Yes, it would cost the legislature some power. But just how powerful and effective is the legislature right now when it's tied up by the complications of redrawing the boundaries of districts in which lawmakers will have to compete for re-election.
How effective and powerful will it be after the dust settles on redistricting and the losers feel angry and betrayed and partisan wounds are more raw than ever? In that poisonous atmosphere, how effective will lawmakers be at working together for the good of the state?
Nothing should be more open than decisions about elections. Yet, House Republicans have had no inkling of how the Democrats who control that chamber were planning to redraw their districts, while Democrats in the Senate can only guess what the Republicans in control on that side of the Capitol are up to.

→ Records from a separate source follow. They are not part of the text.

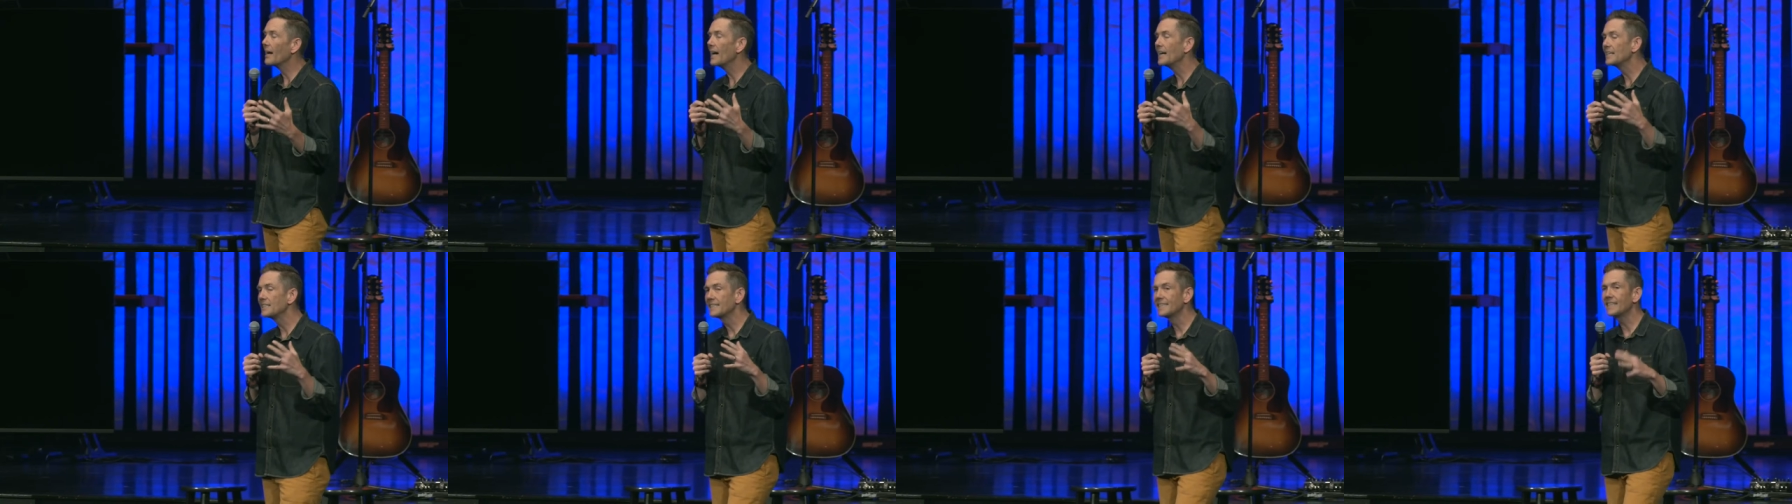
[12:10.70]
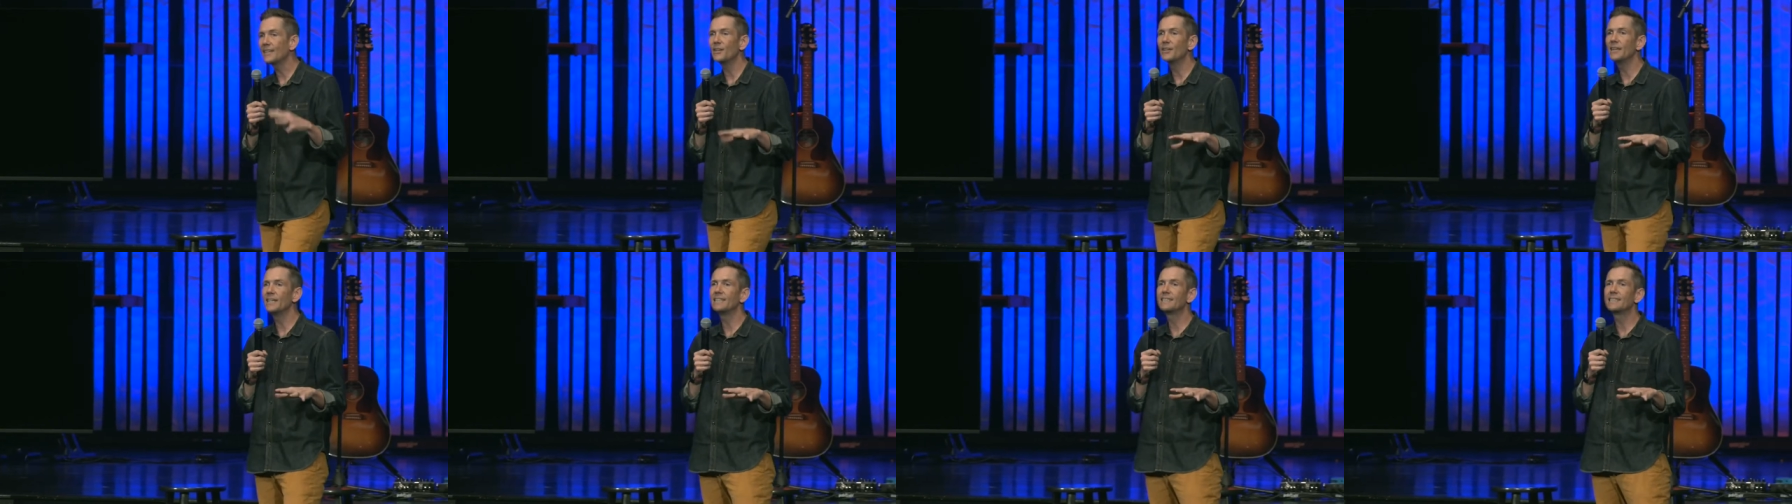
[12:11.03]
a
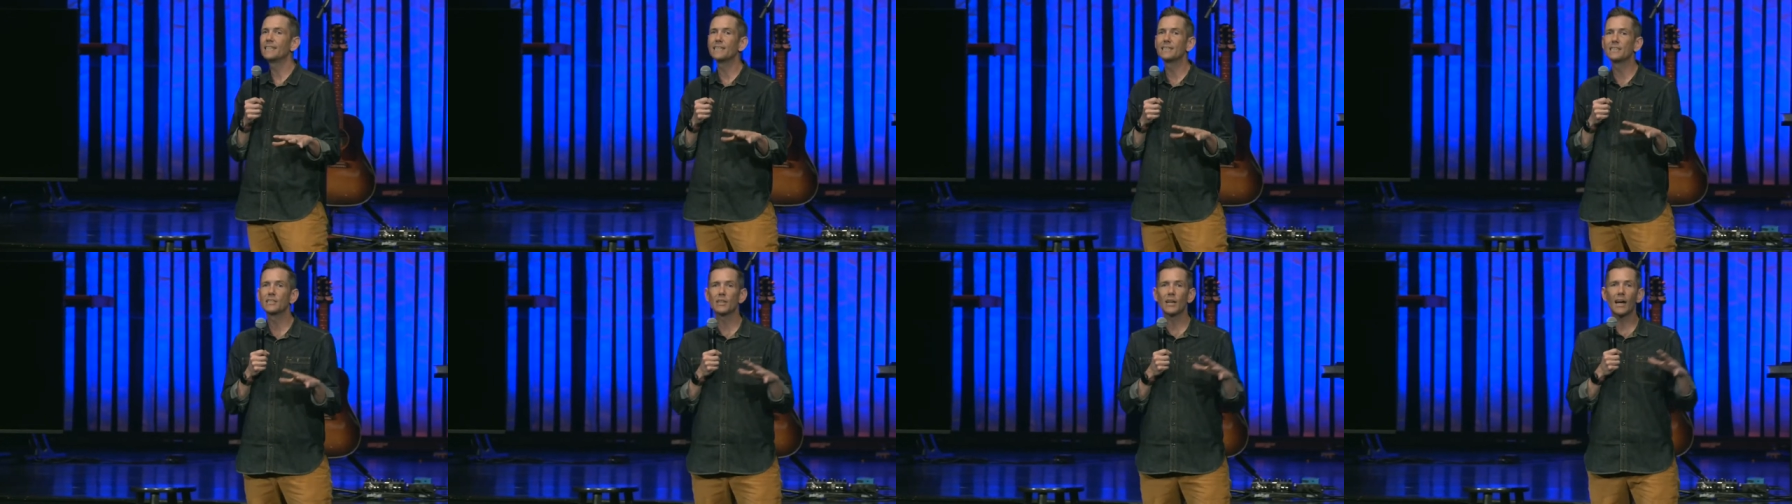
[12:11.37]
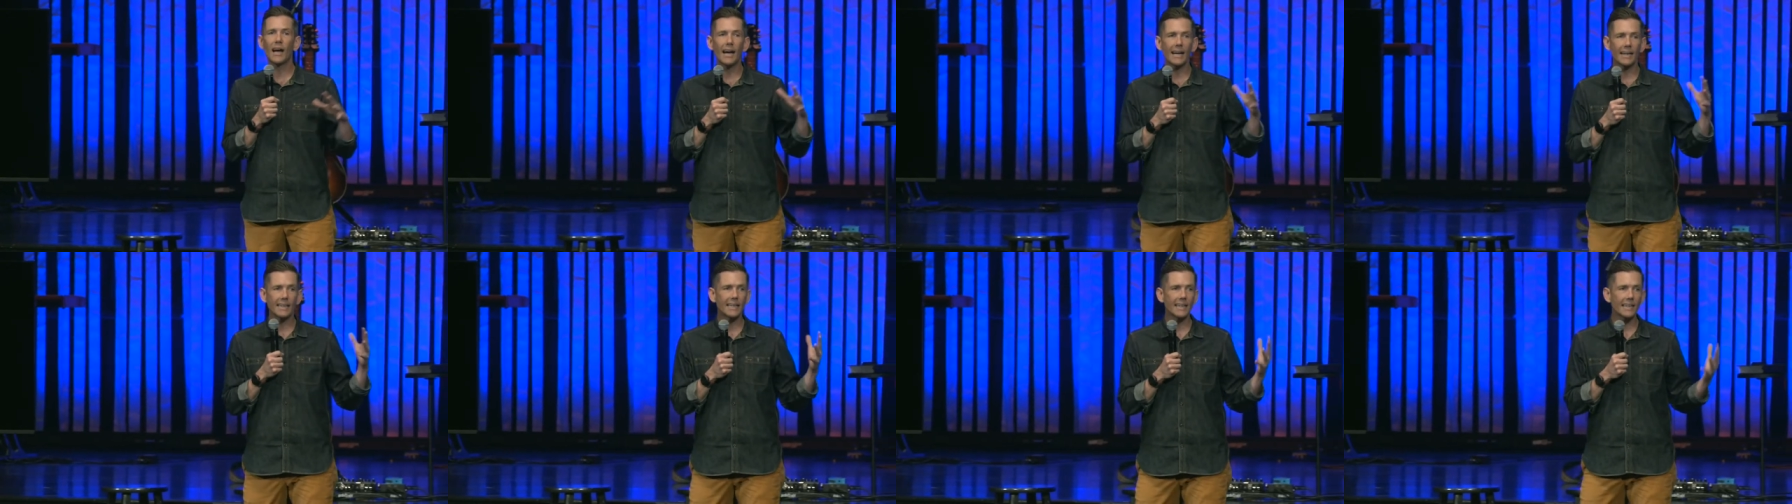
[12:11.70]
series that's
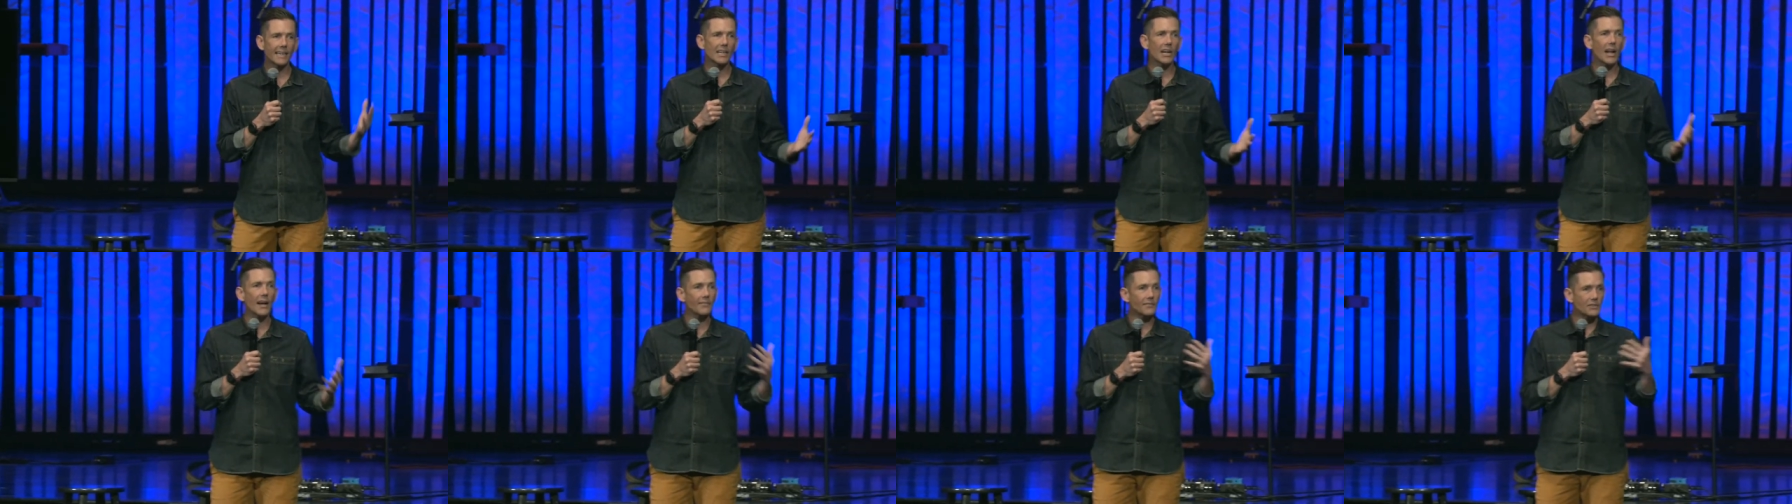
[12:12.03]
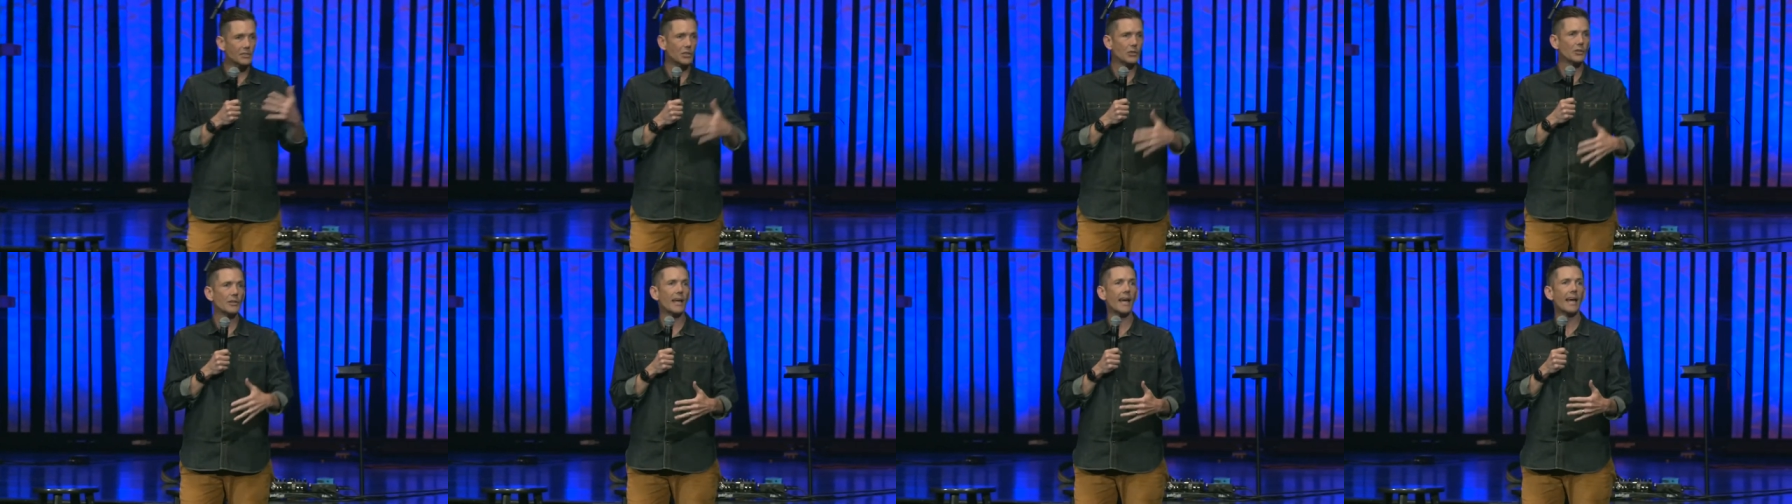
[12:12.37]
uh, kicking off
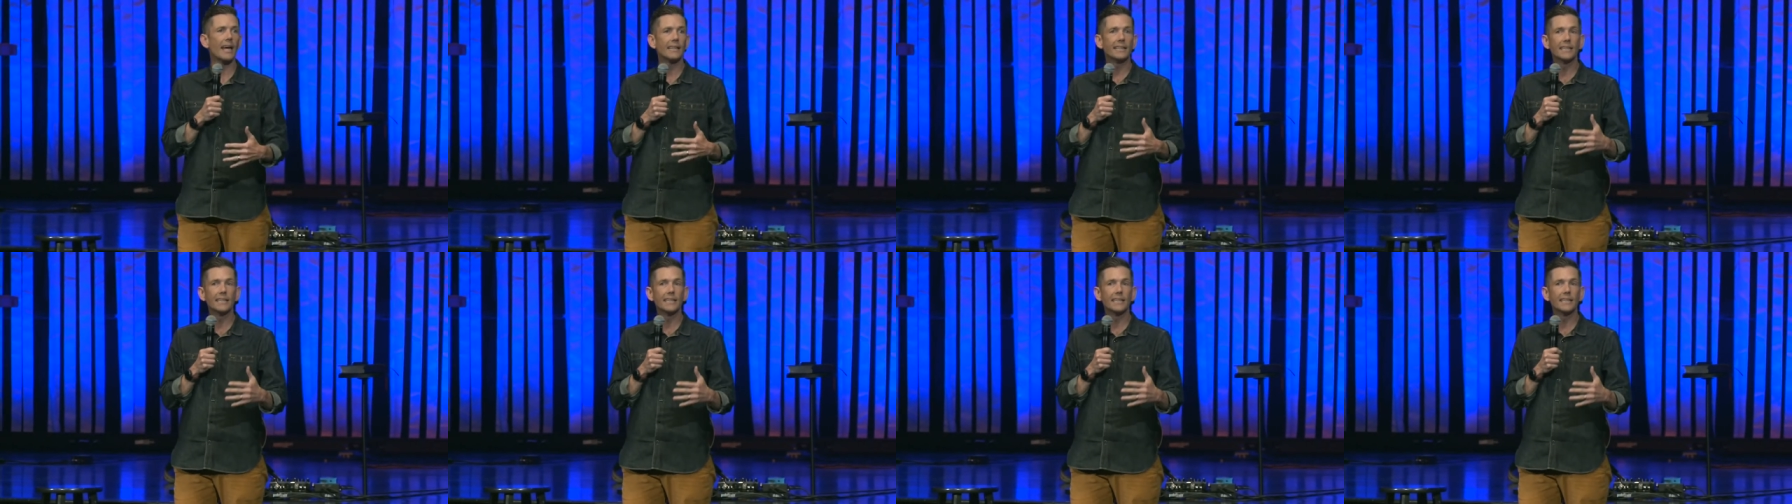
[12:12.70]
today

Prospective candidates for the legislature, facing a Jan. 31 filing deadline, can't make plans in this limbo. All anyone can be reasonably sure of is that the party in control will stop at almost nothing to increase its advantage.

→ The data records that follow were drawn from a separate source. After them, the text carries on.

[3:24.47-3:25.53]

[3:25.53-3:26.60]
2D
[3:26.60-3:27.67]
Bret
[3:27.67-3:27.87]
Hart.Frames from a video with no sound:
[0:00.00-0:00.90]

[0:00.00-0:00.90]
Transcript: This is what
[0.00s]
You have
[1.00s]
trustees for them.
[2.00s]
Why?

And the public, well, the public is excluded from the process almost entirely.
No sooner had the Democratic-controlled House approved a congressional redistricting plan on Tuesday than Lexington Republican Andy Barr derided it as "incumbent-protection" for Democratic Rep. Ben Chandler, whom Barr almost defeated in 2010.
The plan also drew criticism from Senate Republicans, prompting Democratic House Speaker Greg Stumbo to warn that if the two chambers can't agree, there just won't be new congressional districts. Stumbo also has mentioned the possibility of delaying the legislative redistricting until next year.
While delay might have some immediate practical advantages, the reason for not delaying is more fundamental and important: the constitutional guarantee of equal representation, of one person, one vote. Districts should be roughly equal in population. They also should make sense geographically.
Lawmakers in the throes of redistricting don't want to think about a better process 10 years from now anymore than a woman giving birth is looking forward to the next baby.
But lawmakers would do Kentucky a tremendous favor by stepping away from the fray, seeing the big picture and initiating consideration of a constitutional amendment that would provide a more open, rational approach to redistricting in the future.